(DATA TO USE Opens)
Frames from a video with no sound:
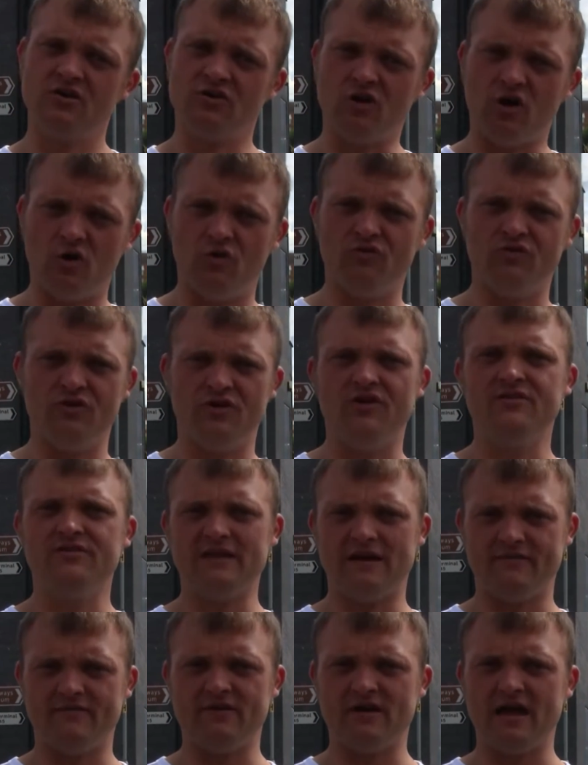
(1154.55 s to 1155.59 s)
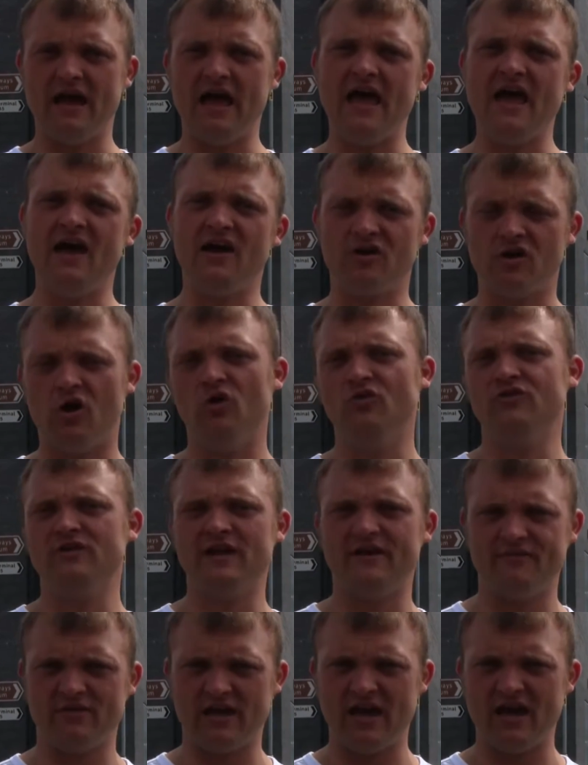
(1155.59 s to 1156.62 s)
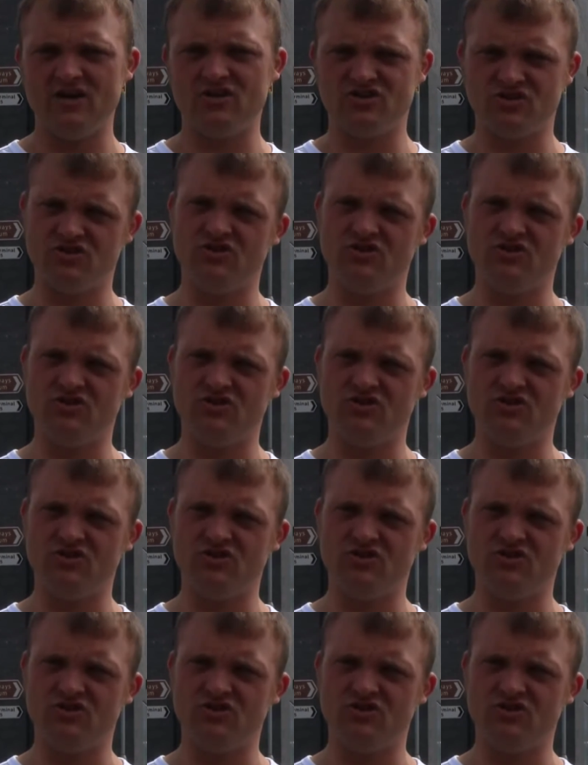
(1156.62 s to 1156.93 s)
Air Calder Navigation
(DATA TO USE Closes)
HOW TO COMPLETE THIS TASK ::
An exact copy of the data is required, with the pictures excluded.

ANSWER TO THE EXERCISE ::
Frames from a video with no sound:
(1154.55 s to 1155.59 s)
(1155.59 s to 1156.62 s)
(1156.62 s to 1156.93 s)
Air Calder Navigation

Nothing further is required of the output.